Egoscue’s writing is very bad. And he probably overestimates the importance of the postural issues a bit. But the back menu in the book “Pain Free” does not take too long, and even a quick runthrough of them is tremendously helpful.

Trigger point therapy is critical in my experience. My approach is first do the trigger point/soft tissue work, then Egoscue, then some activation and mobility stuff from Maximum Mobility and McGill. I also use Zostrix HP (helps reduce Substance P and may cause cell death of hypersensitized pain transmitters). Then I ice the heck out it.

[quote]bushidobadboy wrote:

Ultimately though, single leg work should be a staple of back pain sufferers in my opinion.[/quote]

I believe it, but why is this?

Sorry for the dumb question, but what is PIR stretching. Is that for the piriformis? And if so, what stretches do you recommend?
As for ART…Can it be done with a ball at home? I have tight scheduling, getting to the PT is sometimes difficult.

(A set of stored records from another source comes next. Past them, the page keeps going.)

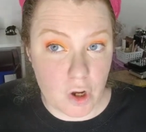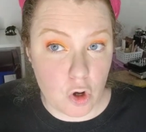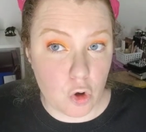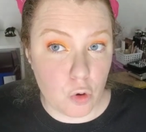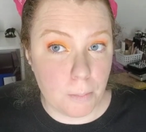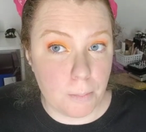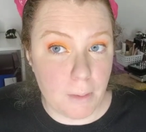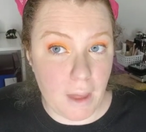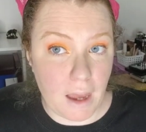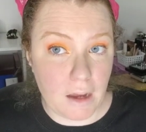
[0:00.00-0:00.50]
her
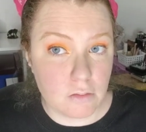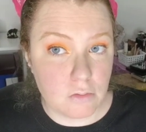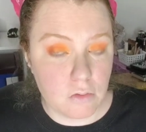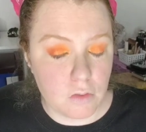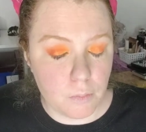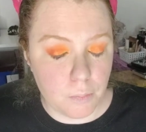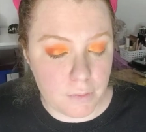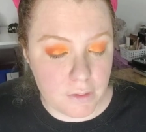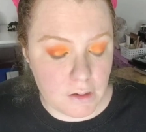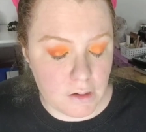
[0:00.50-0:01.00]
back to
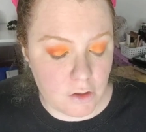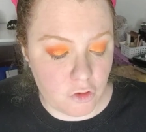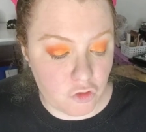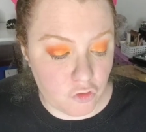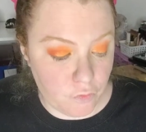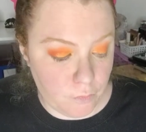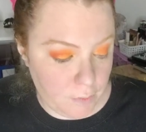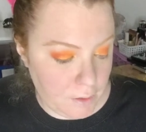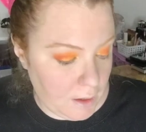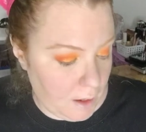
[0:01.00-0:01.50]
the plantation
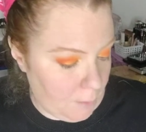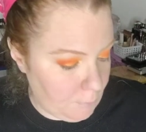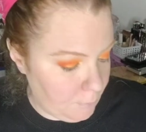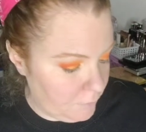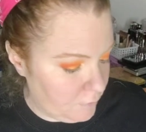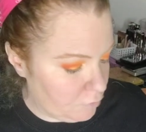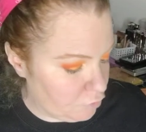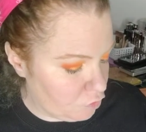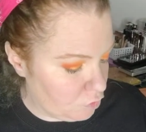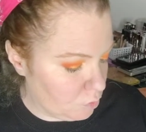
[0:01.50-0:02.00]
from the cabin
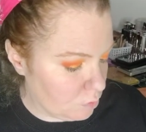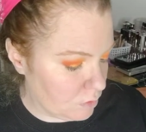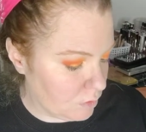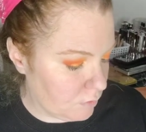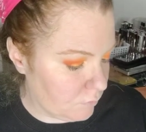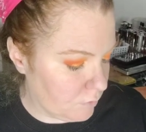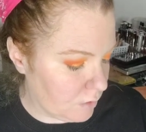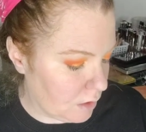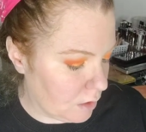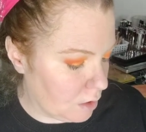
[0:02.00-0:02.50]
that she was
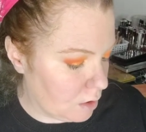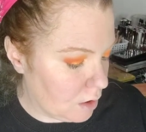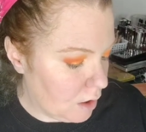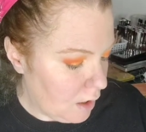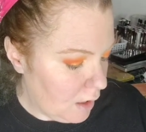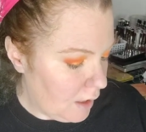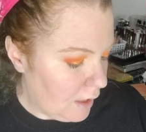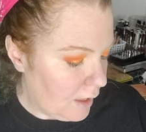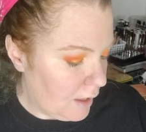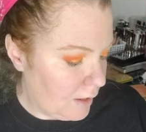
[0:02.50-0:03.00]
living in.
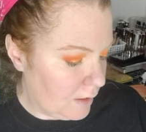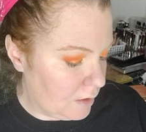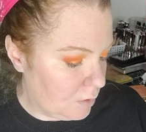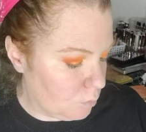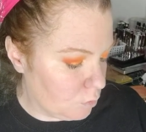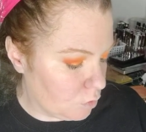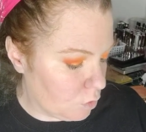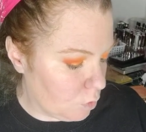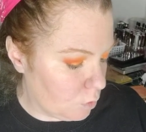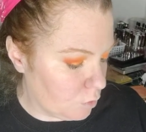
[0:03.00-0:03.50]
And he
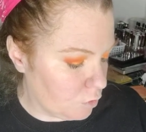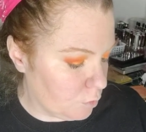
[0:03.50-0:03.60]
was going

[quote]bushidobadboy wrote:

Because it develops the strength and co-ordination of the lateral stabilisers of the hip, knee, ankle and spine. It also improves balance and proprioception too, if done right.

Bushy[/quote]

Got another question for you, Bushy. (Hope I’m in the right thread.) What do you recommend for the facet joint irritation? In terms of therapies but also especially how to train.

Bushy-

Thanks a lot for all your advise. I did get to the PT yesterday. He agreed that it sounds like piriformis. He gave me stretches and exercises to do. It does feel a little better already. You are a great asset to this site.